Assignment:
Return all entries precisely as they stand, without the images.

Stored data entries:
*****
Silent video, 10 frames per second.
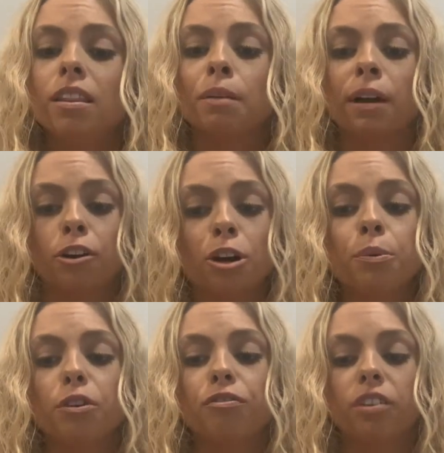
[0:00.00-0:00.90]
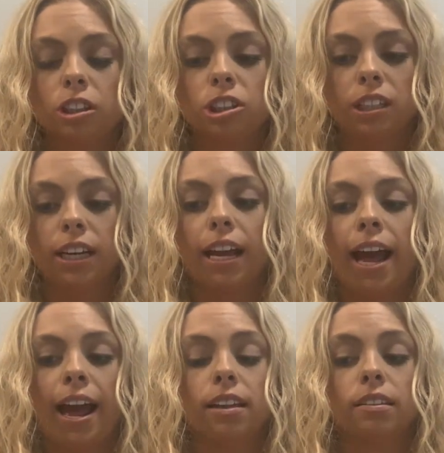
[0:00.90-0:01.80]
the microbial functioning
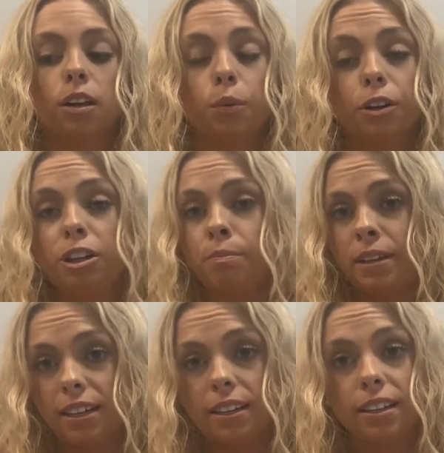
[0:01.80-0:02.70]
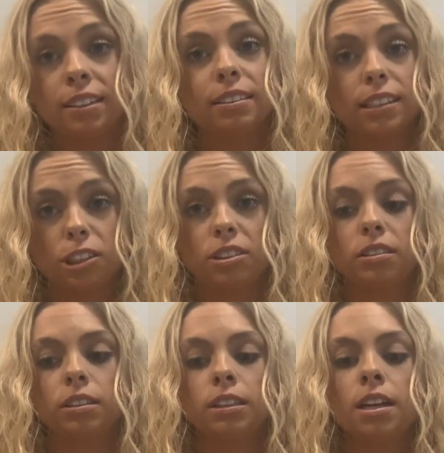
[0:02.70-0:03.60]
at lower humidity
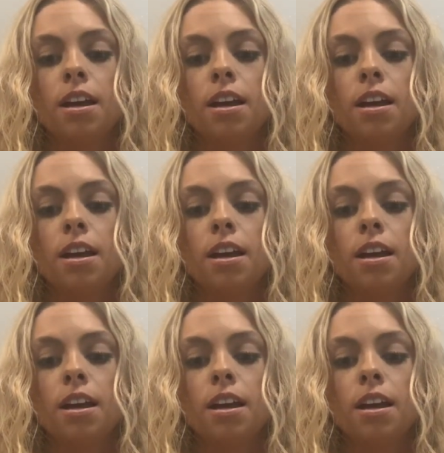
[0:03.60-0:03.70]
conditions,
*****
Exercise result:
Silent video, 10 frames per second.
[0:00.00-0:00.90]
[0:00.90-0:01.80]
the microbial functioning
[0:01.80-0:02.70]
[0:02.70-0:03.60]
at lower humidity
[0:03.60-0:03.70]
conditions,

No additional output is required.